***** Provided records
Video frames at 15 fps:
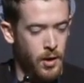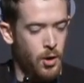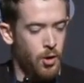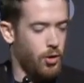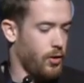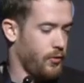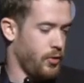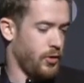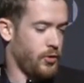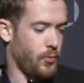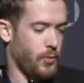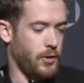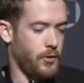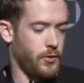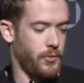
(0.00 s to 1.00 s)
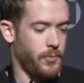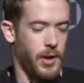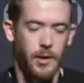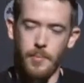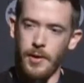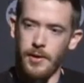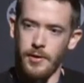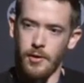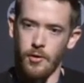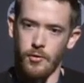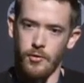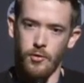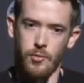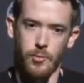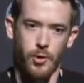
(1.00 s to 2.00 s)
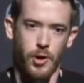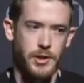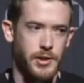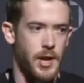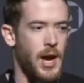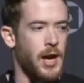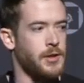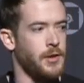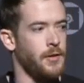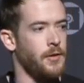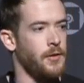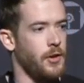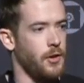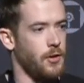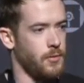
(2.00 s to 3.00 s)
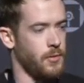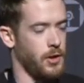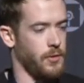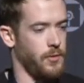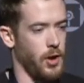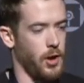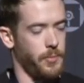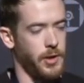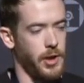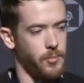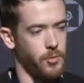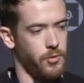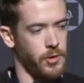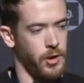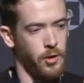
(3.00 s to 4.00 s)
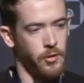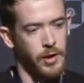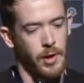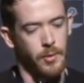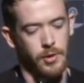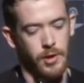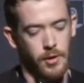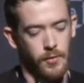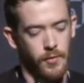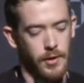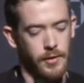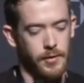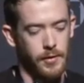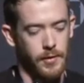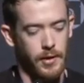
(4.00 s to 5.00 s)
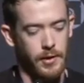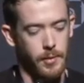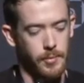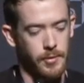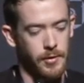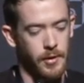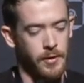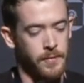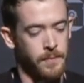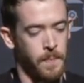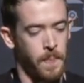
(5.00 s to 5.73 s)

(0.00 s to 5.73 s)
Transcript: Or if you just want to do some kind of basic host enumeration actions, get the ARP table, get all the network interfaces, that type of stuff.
**********
***** Provided records
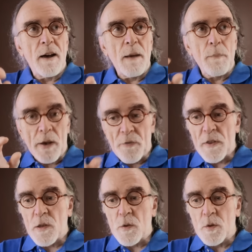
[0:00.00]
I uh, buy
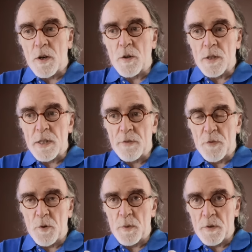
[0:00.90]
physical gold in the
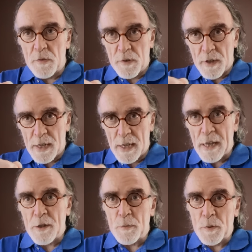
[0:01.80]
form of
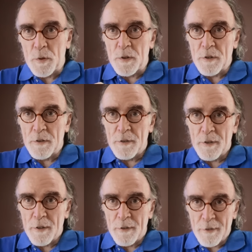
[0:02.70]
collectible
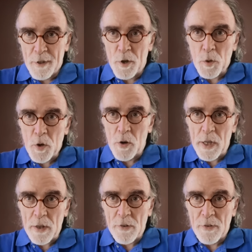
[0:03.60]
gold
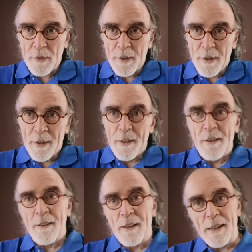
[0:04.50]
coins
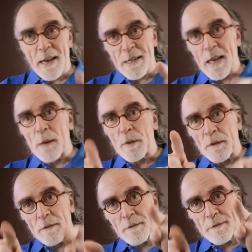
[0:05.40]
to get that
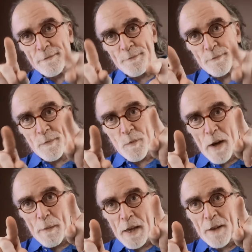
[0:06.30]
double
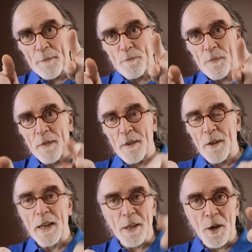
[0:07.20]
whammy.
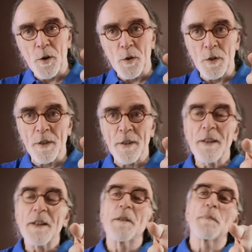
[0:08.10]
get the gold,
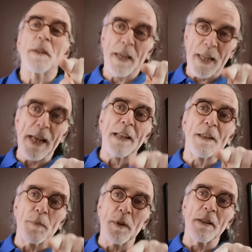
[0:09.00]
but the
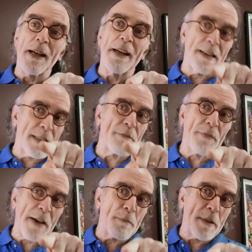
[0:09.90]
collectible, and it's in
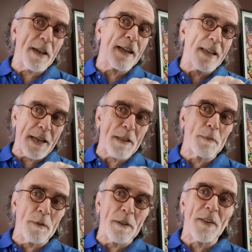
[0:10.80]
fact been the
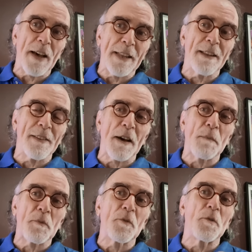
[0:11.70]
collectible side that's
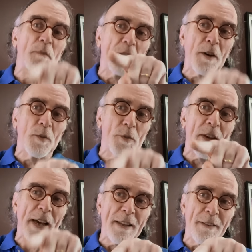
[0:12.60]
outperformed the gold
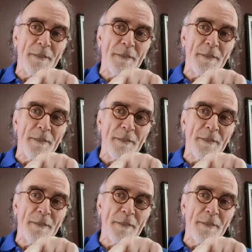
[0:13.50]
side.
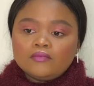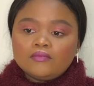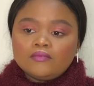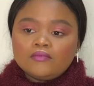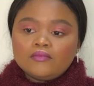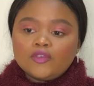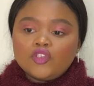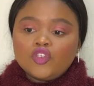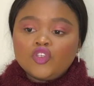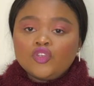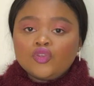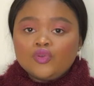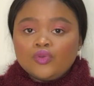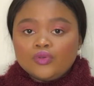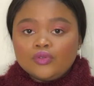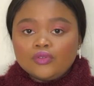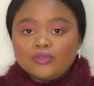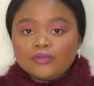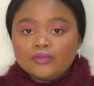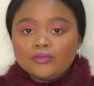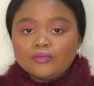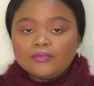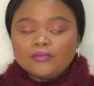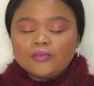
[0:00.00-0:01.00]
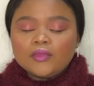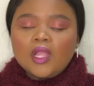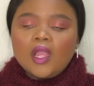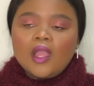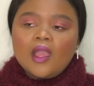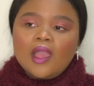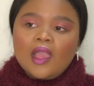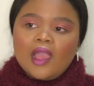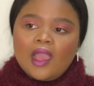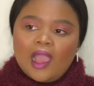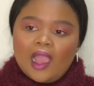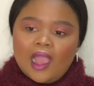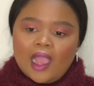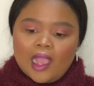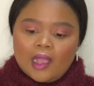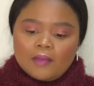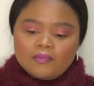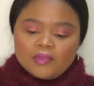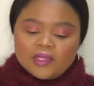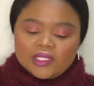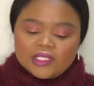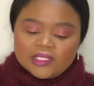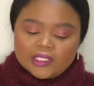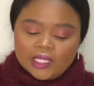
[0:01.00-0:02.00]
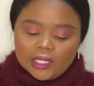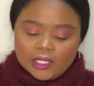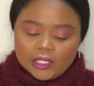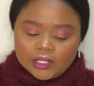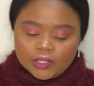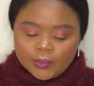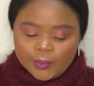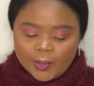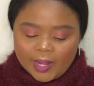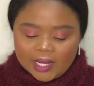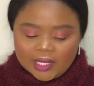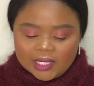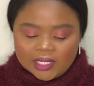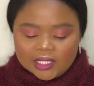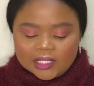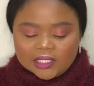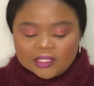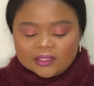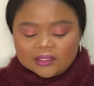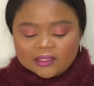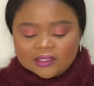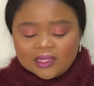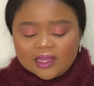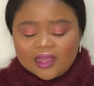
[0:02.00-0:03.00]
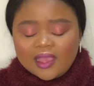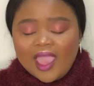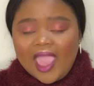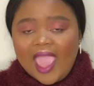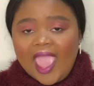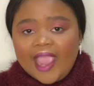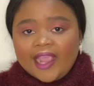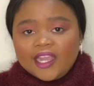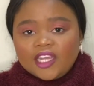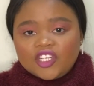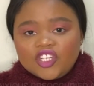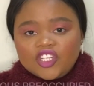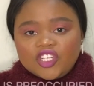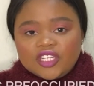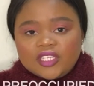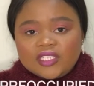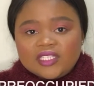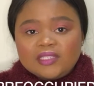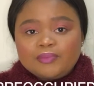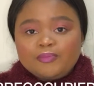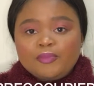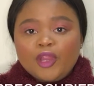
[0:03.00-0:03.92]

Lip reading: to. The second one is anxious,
**********
Prompt: Would you output only the span of the records above that opens with the line containing "Video frames at" and closes with the line containing "Transcript: Or if", ends included and pictures dropped?

Reply:
Video frames at 15 fps:
(0.00 s to 1.00 s)
(1.00 s to 2.00 s)
(2.00 s to 3.00 s)
(3.00 s to 4.00 s)
(4.00 s to 5.00 s)
(5.00 s to 5.73 s)

(0.00 s to 5.73 s)
Transcript: Or if you just want to do some kind of basic host enumeration actions, get the ARP table, get all the network interfaces, that type of stuff.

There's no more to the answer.